Je schwieriger es ist, gutes Personal zu finden, desto stärker wachsen die Löhne. Diesen Zusammenhang belegt Daniel Kopp Arbeitsmarktökonom an der ETH Zürich in seiner neuen Studie. «Unternehmen, die keine Arbeitnehmenden finden, müssen attraktiver werden, damit mehr Menschen bei ihnen arbeiten wollen.»
Die Studie zum Nachlesen
In der Gastronomie werden die Löhne laut Umfrage um fast vier Prozent steigen. Nicht aber im Gesundheits- und Sozialwesen, obwohl da der Mangel an Arbeitskräften grösser ist. Das könne zu einem Teufelskreis führen, so Kopp: «Der Druck auf die Übriggebliebenen steigt, und es steigen noch mehr Leute aus.»
Personalmangel in Kitas
Genau das erlebt Corinne Ruch in der Kindertagesstätte Margarethenpark in Basel. Sie habe bloss eine von vier offenen Stellen besetzen können. «Damit steigt die eh schon hohe Belastung für den Rest der Belegschaft», sagt Ruch. Aktuell hätten sie mit vielen Krankheitsfällen zu kämpfen.
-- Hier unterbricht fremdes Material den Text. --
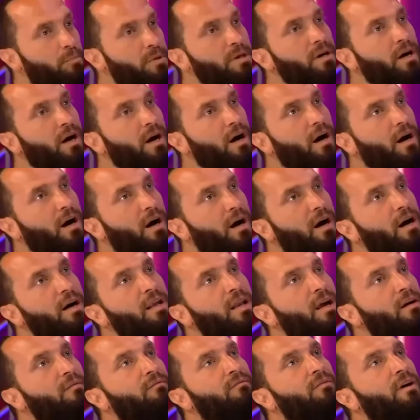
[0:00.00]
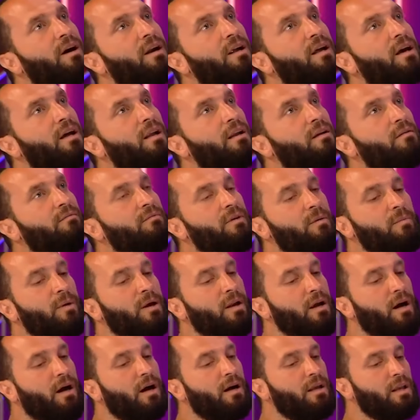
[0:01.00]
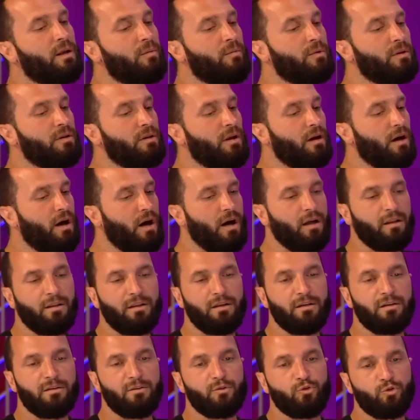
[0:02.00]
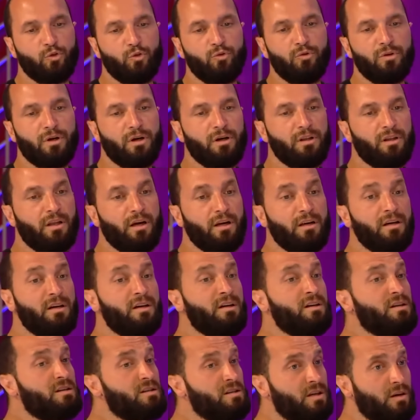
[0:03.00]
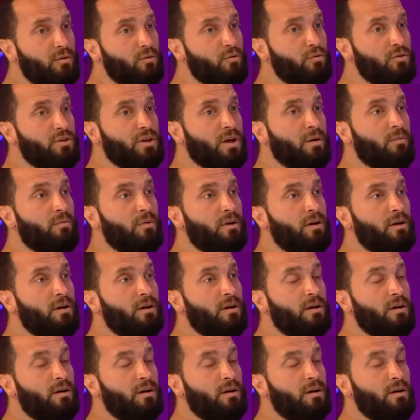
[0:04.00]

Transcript: bir ailem var yani ve ben ailemin haklarını sonuna kadar savunacağımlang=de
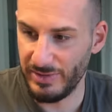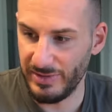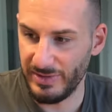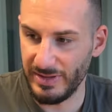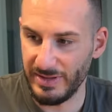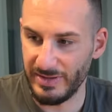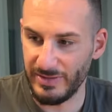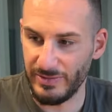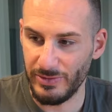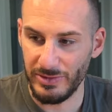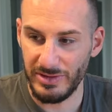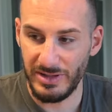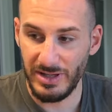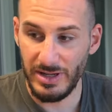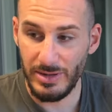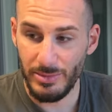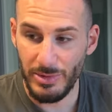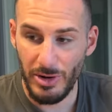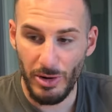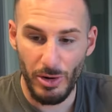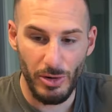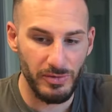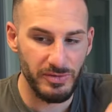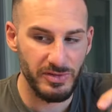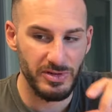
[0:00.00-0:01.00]
bis jetzt. Von dem
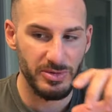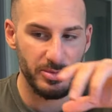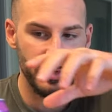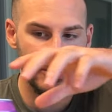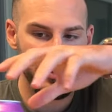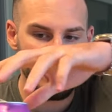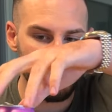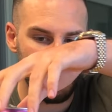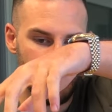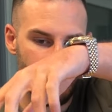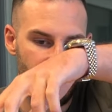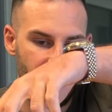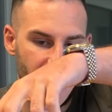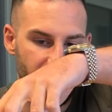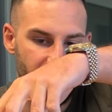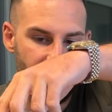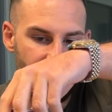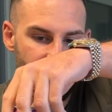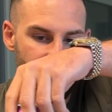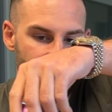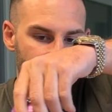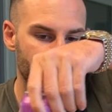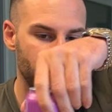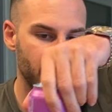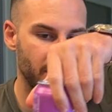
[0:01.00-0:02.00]
erhoffe ich mir wirklich
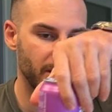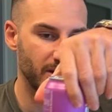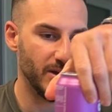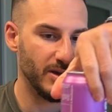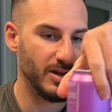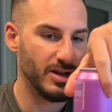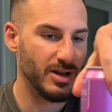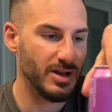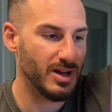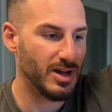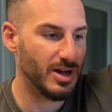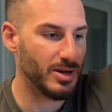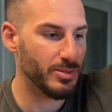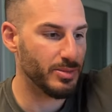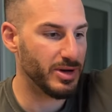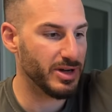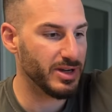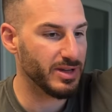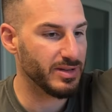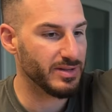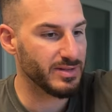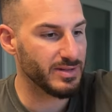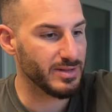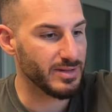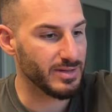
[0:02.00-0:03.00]
hier am
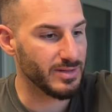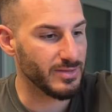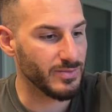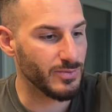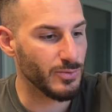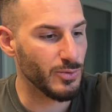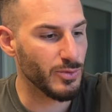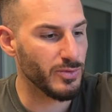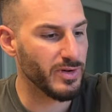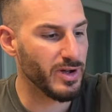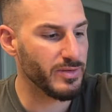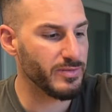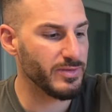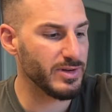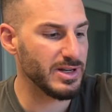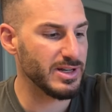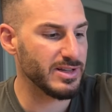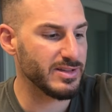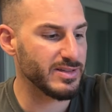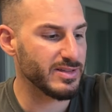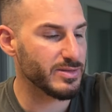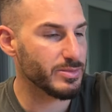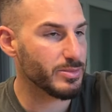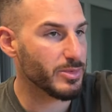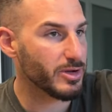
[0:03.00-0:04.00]
meisten. Wo waren wir
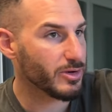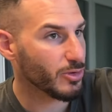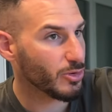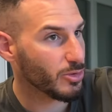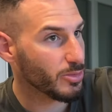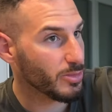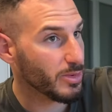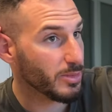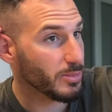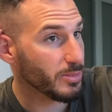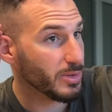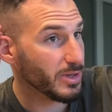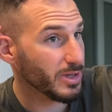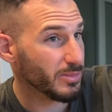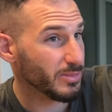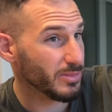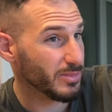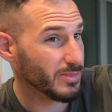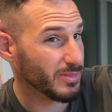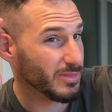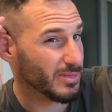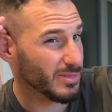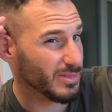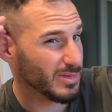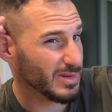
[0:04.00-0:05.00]
letztes Mal nochmal
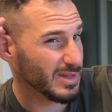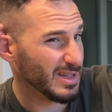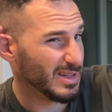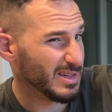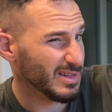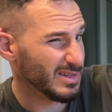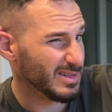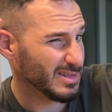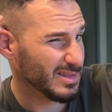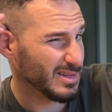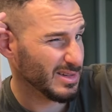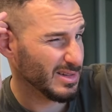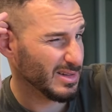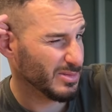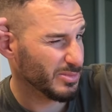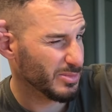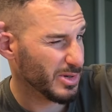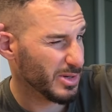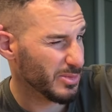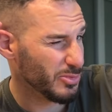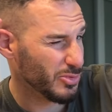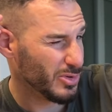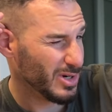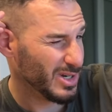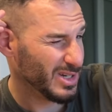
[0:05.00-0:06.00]
beim Tasting?
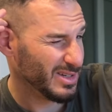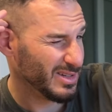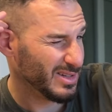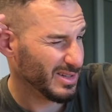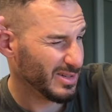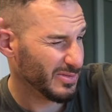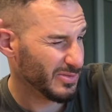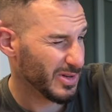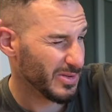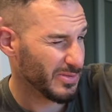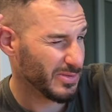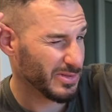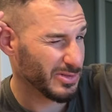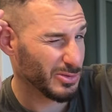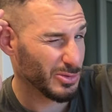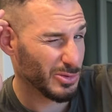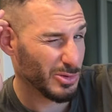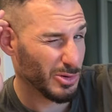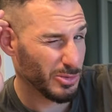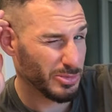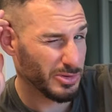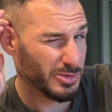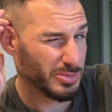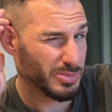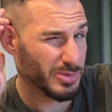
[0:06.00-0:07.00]
Beim Rating waren wir so,
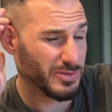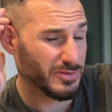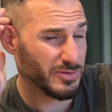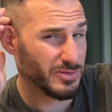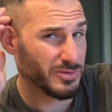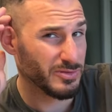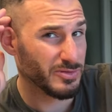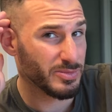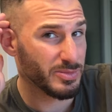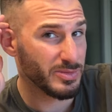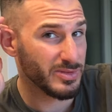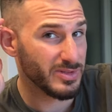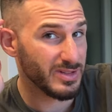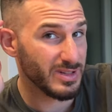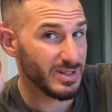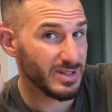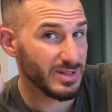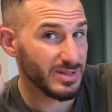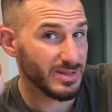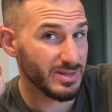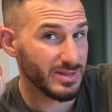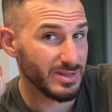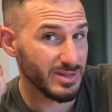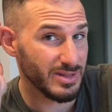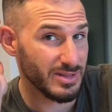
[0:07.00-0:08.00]
glaube ich, bei 5 bis
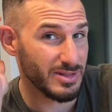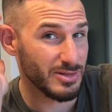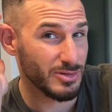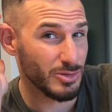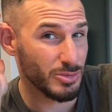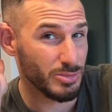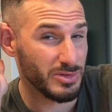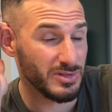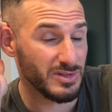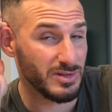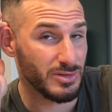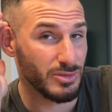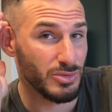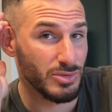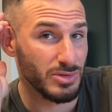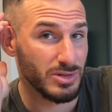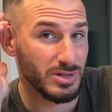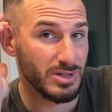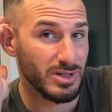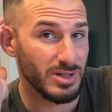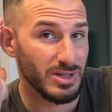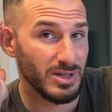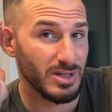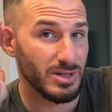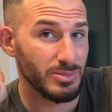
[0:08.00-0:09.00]
6. Ich hatte noch ein bisschen höher
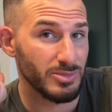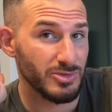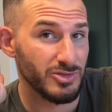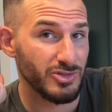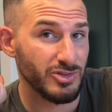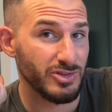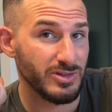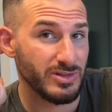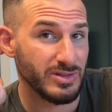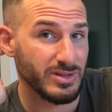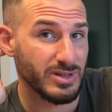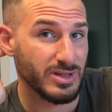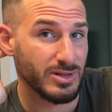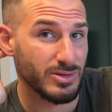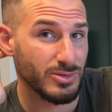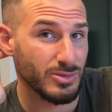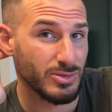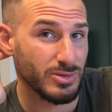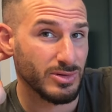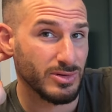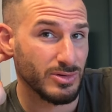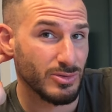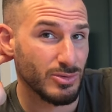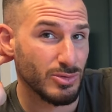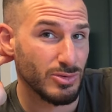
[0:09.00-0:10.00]
gegeben, mhm. Cheesecake mm.
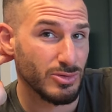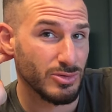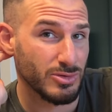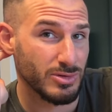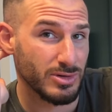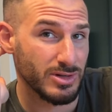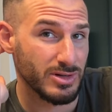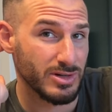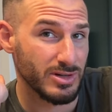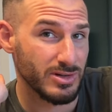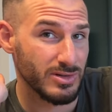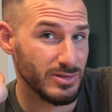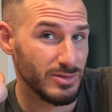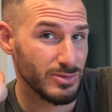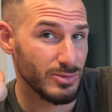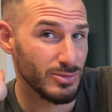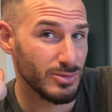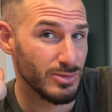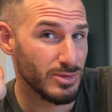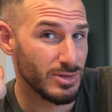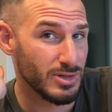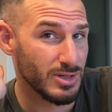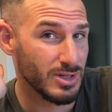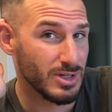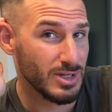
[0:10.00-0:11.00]
und Coconut als mm. du.
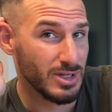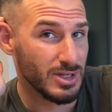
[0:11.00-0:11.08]
Mhm.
Der Beruf sei nicht mehr so beliebt, wie er mal war. Das liege auch an der grossen Belastung und den tiefen Löhnen: Nach der Lehre verdienen Betreuerinnen und Betreuer in Basel gerade mal 4300 Franken. Der Lohn steigt dann zwar, doch viele Lehrabgängerinnen und Lehrabgänger würden nicht im Beruf bleiben.
Das Problem bestehe in allen 35 Basler Kitas des Vereins Familea, sagt die Geschäftsleiterin Monika Bitterli. «Wir können den Personalschlüssel nur mit Mühe und Not einhalten.» Die Nachfrage nach Kita-Plätzen sei riesig, die Auslastung entsprechend hoch, was die Belastung auf die Betreuerinnen und Betreuer nochmals erhöhe.
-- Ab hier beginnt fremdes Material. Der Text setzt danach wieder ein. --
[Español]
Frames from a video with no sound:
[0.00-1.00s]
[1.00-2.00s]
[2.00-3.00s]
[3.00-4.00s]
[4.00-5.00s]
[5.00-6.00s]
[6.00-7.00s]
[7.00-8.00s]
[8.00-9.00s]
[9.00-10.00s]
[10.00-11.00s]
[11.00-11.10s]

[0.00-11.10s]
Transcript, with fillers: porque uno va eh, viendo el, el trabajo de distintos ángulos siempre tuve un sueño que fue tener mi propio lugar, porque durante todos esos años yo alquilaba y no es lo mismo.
Wenig Spielraum bei den Preisen
Eigentlich müsste man ja weitere Kitaplätze schaffen, sagt Bitterli. Dazu brauche es aber dringend bessere Arbeitsbedingungen. Diese möchte Bitterli denn auch verbessern – doch sie hat wenig Spielraum: In Basel gibt der Kanton vor, wie viel ein Kitaplatz maximal kosten darf, wie viel Personal mit welcher Ausbildung für eine Gruppe von Kindern zuständig ist und auch, wie viel dieses Personal zu verdienen hat. Die Politik gibt also den betriebswirtschaftlichen Rahmen vor.
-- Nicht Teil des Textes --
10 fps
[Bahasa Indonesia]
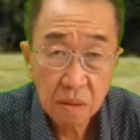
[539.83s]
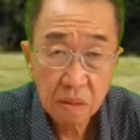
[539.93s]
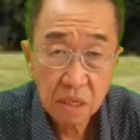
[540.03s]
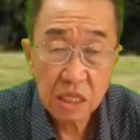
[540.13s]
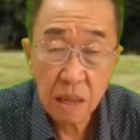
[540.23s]

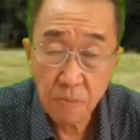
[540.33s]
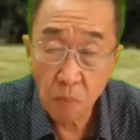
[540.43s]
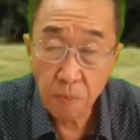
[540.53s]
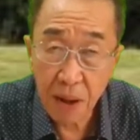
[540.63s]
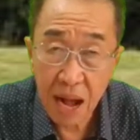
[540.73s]
Kita
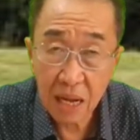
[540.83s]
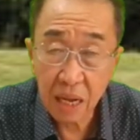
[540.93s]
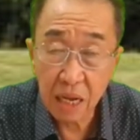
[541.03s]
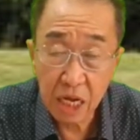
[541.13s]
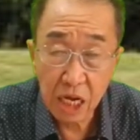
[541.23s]
mau
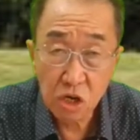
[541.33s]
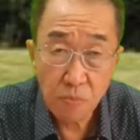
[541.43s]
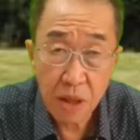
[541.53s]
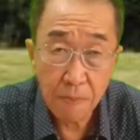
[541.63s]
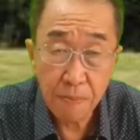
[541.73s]
pakai hidup
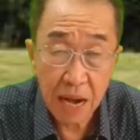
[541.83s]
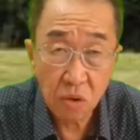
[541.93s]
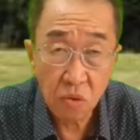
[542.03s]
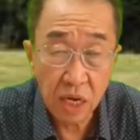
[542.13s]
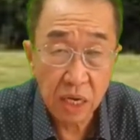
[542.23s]
yang
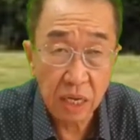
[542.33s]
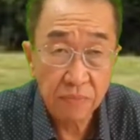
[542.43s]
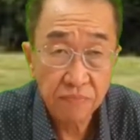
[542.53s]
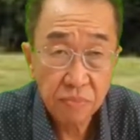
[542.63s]
baru iniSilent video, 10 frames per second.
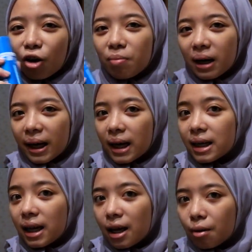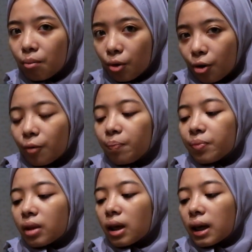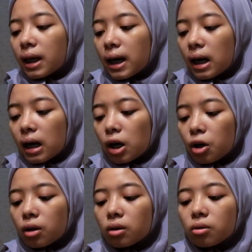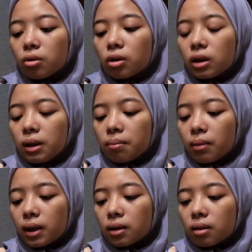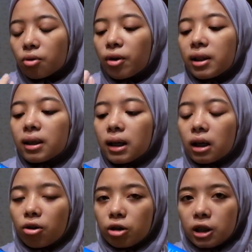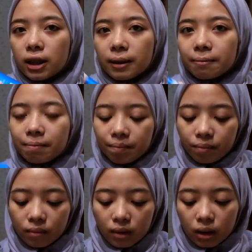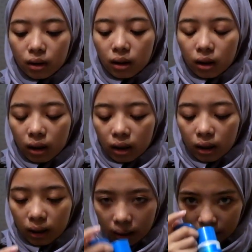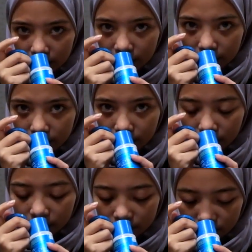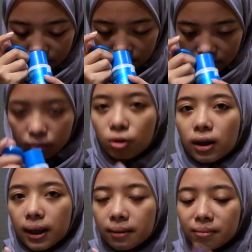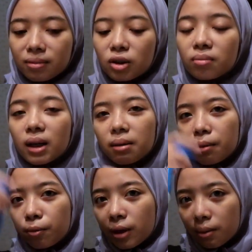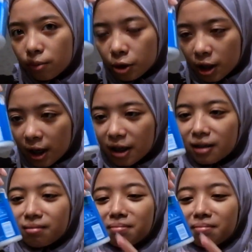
aku pakai ada labu yang Ultimate Whitening Lotion ini itu enak murah cuma 50 ribu shy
Nicht in allen Kantonen sind die Kitas gleich stark reguliert. Aber überall gilt: Die Politik hat zumindest indirekt über Subventionen einen massgeblichen Einfluss darauf, wie viel Geld die Kitas für einen Kitaplatz bekommen. Und die Eltern in der Schweiz bezahlen schon heute im internationalen Vergleich viel für einen Kitaplatz, entsprechend eng ist der Preissetzungsspielraum der Kitabetreiberinnen.
Und genau das gilt nicht nur für Kitas, sondern für einen grossen Teil des Gesundheits- und Sozialwesens: Die Chefinnen und Chefs agieren in einem stark regulierten Feld, in dem sie die Preise nicht frei setzen können. Dieser Spielraum ist beispielsweise in der Gastronomie – laut Umfrage der ETH – grösser.
Eine gesellschaftliche Frage
Für Daniel Kopp von der ETH muss sich die Gesellschaft fragen, wie viel ihr eine qualitativ hochwertige Kinderbetreuung und Gesundheitsversorgung wert ist. «Wenn wir gutes Personal wollen, dann müssen wir die Mittel zur Verfügung stellen, um höhere Löhne zu zahlen und die Arbeitsbedingungen zu verbessern.» Sonst arbeiteten die Leute woanders.
Bei der Kinderbetreuung ist die Diskussion besonders pikant: Denn nicht nur die Eltern, sondern auch die Wirtschaft ist auf eine gute Kinderbetreuung angewiesen. Denn wenn diese Eltern ihre Kinder selbst betreuen, fehlen sie der Wirtschaft als Fachkräfte.